You’ve got a lovely man there….

So very very fine a man to find. And just think, who would have guessed it would happen at an orgy, where I would think individual connection is the very last thing expected.

E

Of all the great posts you’ve given us, this is one of the best. Maybe the best.

There is no reason a deep, passionate love cannot spring from and coexist with polyamory. There’s no reason you can’t feel a special connection to one or more people and still enjoy sampling the delights of others.

And there is nothing more satisfying than falling asleep in a complete state of bliss, you lover’s arms around you, his semi-stiff manhood safely ensconced in your well-satisfied pussy.

Great sex (an understatement, clearly) and a good friend. A find, indeed. It seems as if this is the perfect kind of relationship for you to have right now. But, I understand those tears. It’s bittersweet.

I really need to get to an orgy.

Eve

That was just beautiful. What a lovely man you’ve found, aag.

Thanks for getting the pictures back up!

oh my

thank you

Is it just me or did I understand that he communicated he was available for sex but not emotionally available for the rest of your life?

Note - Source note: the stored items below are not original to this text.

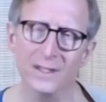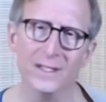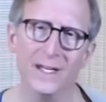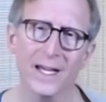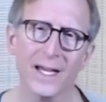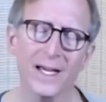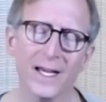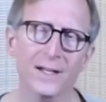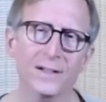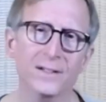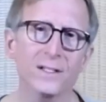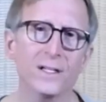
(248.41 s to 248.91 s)

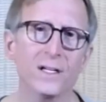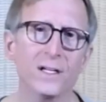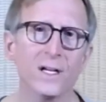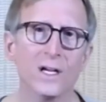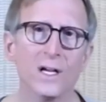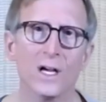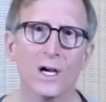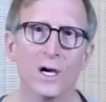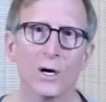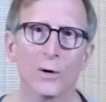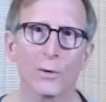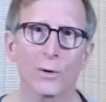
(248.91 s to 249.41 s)
And
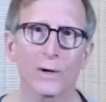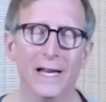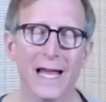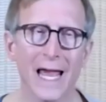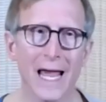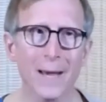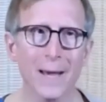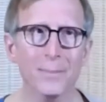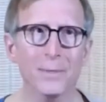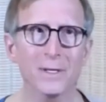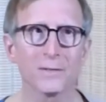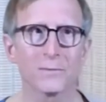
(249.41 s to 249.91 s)
what
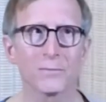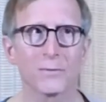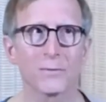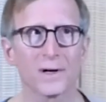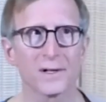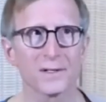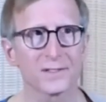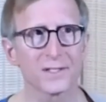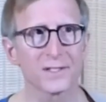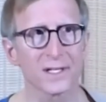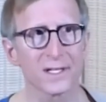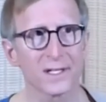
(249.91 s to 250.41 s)
happened
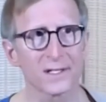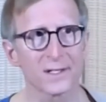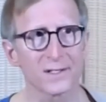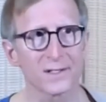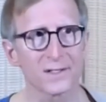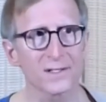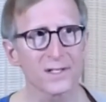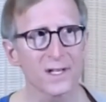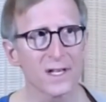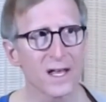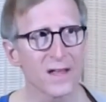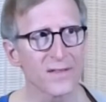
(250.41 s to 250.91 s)
was
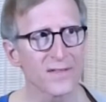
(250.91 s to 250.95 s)
isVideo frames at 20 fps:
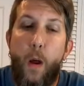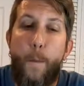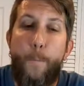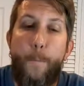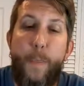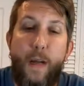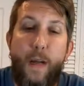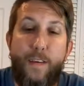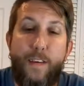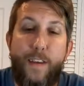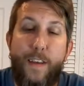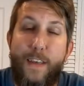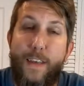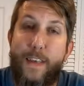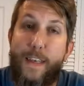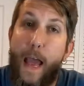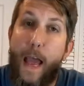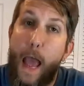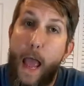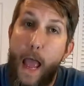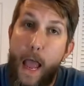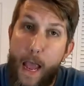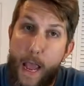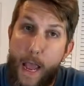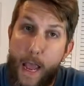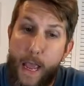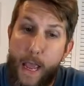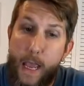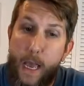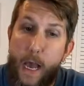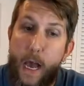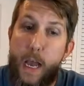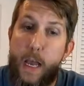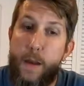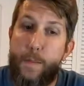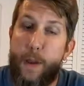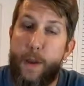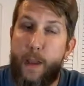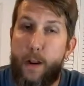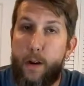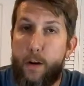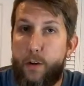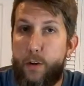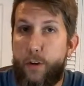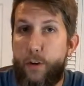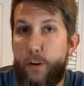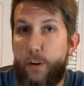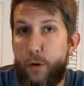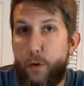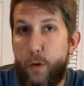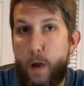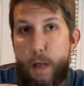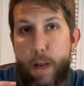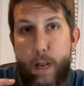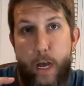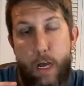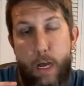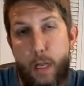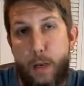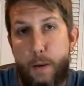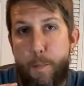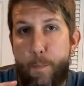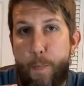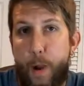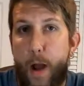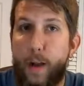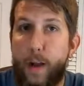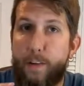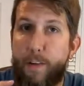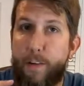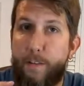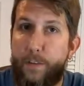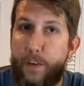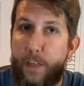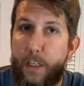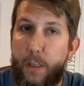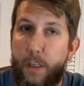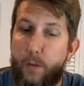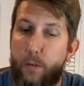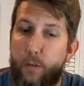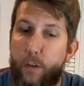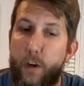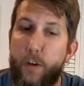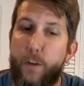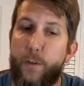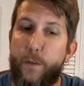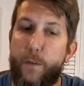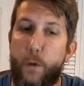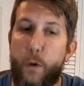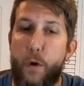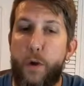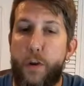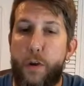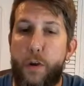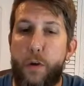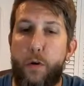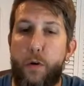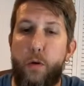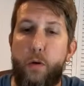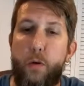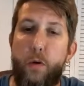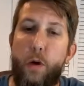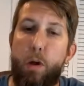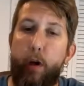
But today I am here to do an unboxing video just for you.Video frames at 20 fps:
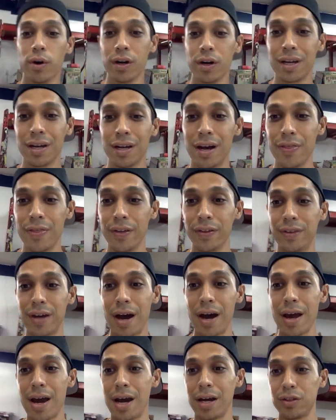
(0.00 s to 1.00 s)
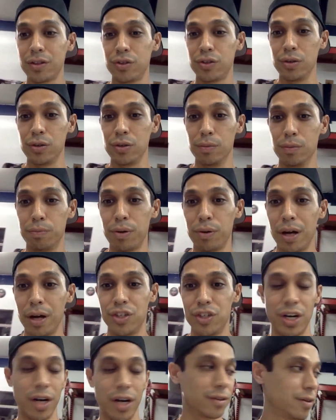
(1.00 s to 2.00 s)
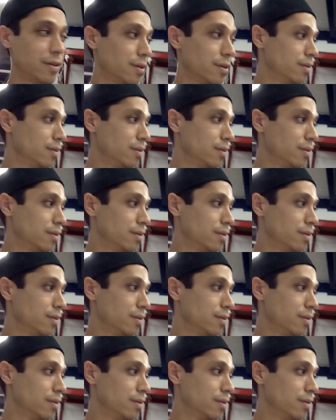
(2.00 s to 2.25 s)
working on the Daihatsu project,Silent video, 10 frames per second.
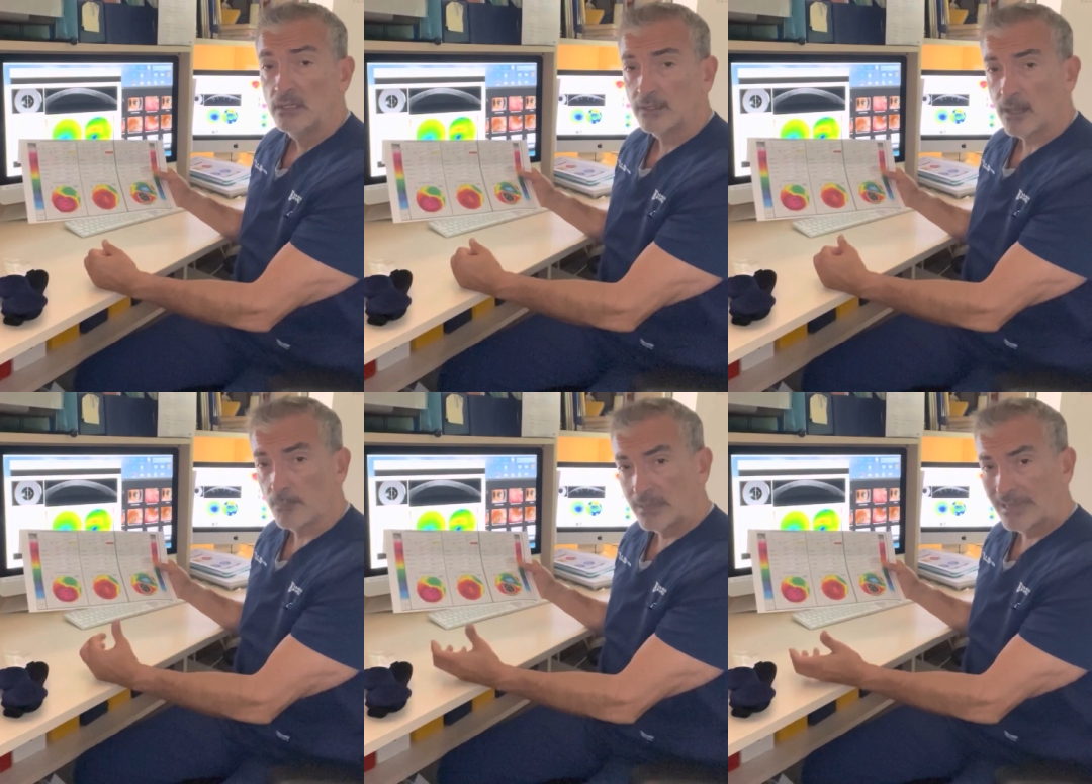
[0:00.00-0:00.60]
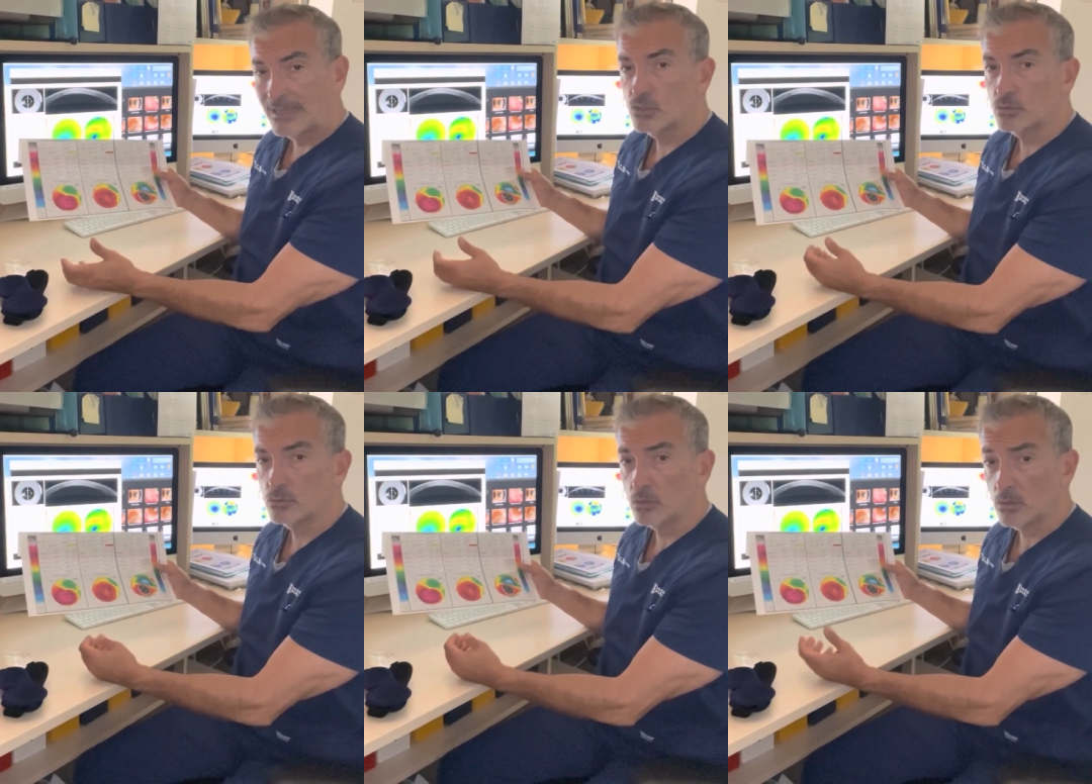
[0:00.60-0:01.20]

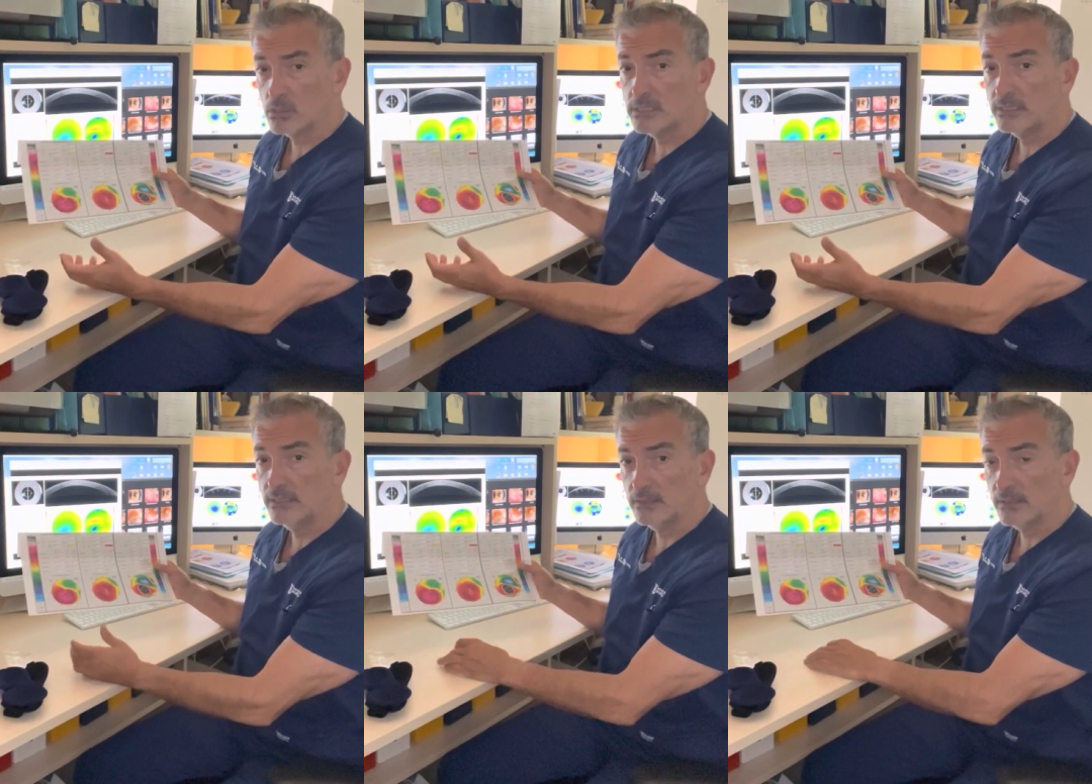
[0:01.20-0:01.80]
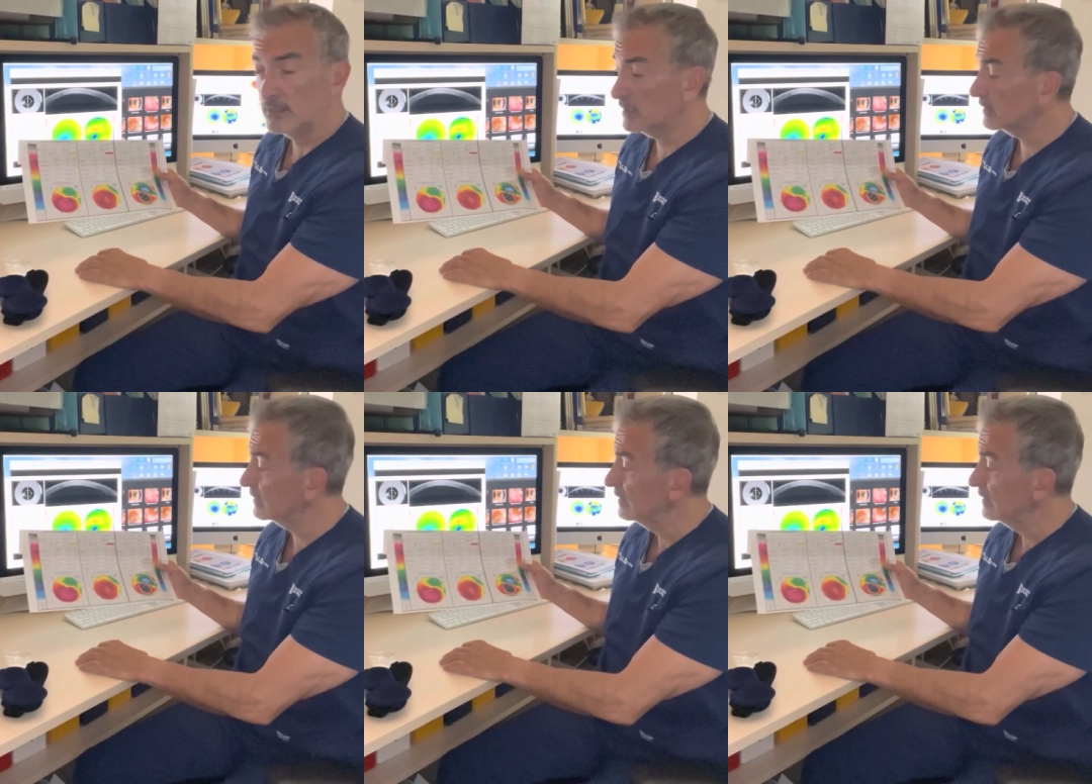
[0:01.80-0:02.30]
combination cross-linking technique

I’m reading your post over and I can see both ways, one that he wants to be that man to touch you in both places or two, that he just wants sex?

Hm, don’t understand.

Are your tears of joy or sadness?

Kisses from us,
Him/Her

Smiling for you as I reread your post…
… Smiling for him too.

Also thinking the same as “Him” was thinking– .. is your guy saying he is not the one for both kinds of needs
.. or is he just saying that he knows you will need both some day, whether or not you need both today?

He’s awesome.

But he’s not someone who can give me both.

:)

Wow…

this guy is me

but with smaller hands and a bigger penis, apparently.

Now I have to kill him.

:o)

AAG,
Enjoy it while it lasts.
Pete

I love how some of the best experiences in life show up when we least expect them, in the most unlikely places, taking the most unexpected twists and turns. And…I also love how some of them are made that much sweeter by the knowledge that they are what they are, nothing more, nothing less, captured in time with rosy colored yummies.

This was lovely. I’m so happy for you.

that was beautiful….now, tears are welling up in my eyes.

that would have broken my heart on the spot and made me go cold inside… because of course, secretly I was hoping it was him who would have wanted to love me both those ways…

I find myself repeating what others have said…this was a beautiful post. Your writing does a wonderful job of bringing such feelings to light.

I’m echoing, I know. Enjoy it while it lasts and carry it with you so you know what to look for in the next go round of experiences.. mmmm

Bubbles, butterflies, clouds, sunsets… sometimes spectacularly beautiful things don’t endure forever. They do tend to sweeten over time in the mind, I’ve found. Things that last come at the price of difficult moments. During those difficult moments we can remember the more fleeting joys. It salves the wounds.

Awwwwwwwwwwwww! SO MOOSHY! I love it.